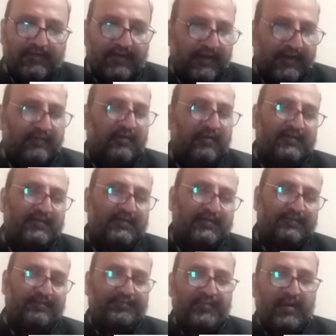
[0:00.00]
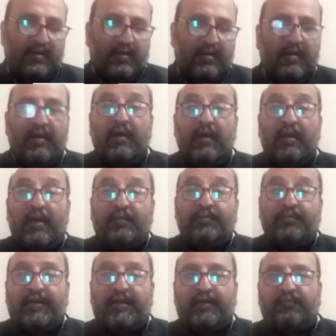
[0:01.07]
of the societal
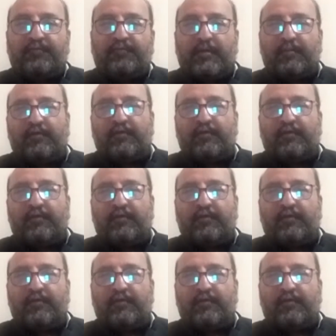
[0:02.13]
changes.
==
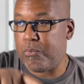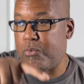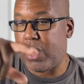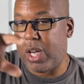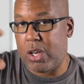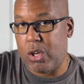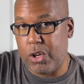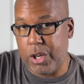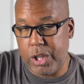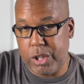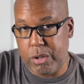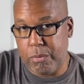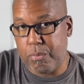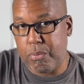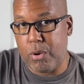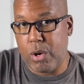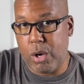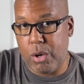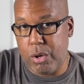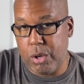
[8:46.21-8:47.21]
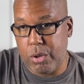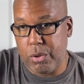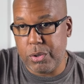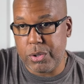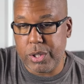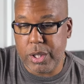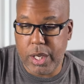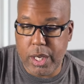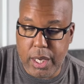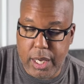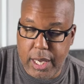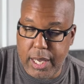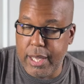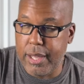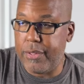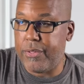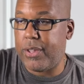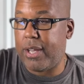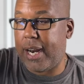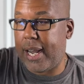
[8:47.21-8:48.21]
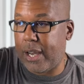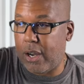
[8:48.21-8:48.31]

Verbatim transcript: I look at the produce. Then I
---
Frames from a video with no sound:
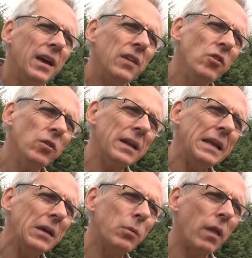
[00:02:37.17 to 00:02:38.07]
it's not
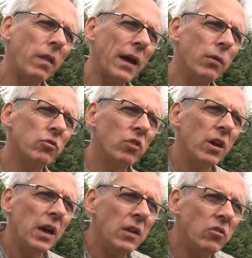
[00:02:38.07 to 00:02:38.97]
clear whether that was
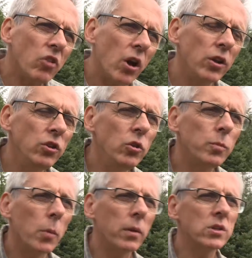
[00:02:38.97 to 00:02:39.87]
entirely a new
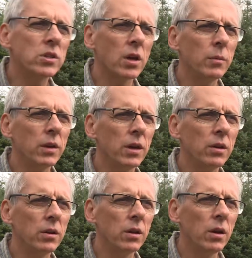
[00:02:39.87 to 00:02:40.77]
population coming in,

**THE PROBLEM**
Everything from the line with "[8:46.21-8:47.21]" down to the line with "Verbatim transcript: I" in the data above should be copied exactly, with both end lines kept and the pictures left out.

**SOLUTION FOR THIS TASK**
[8:46.21-8:47.21]
[8:47.21-8:48.21]
[8:48.21-8:48.31]

Verbatim transcript: I look at the produce. Then I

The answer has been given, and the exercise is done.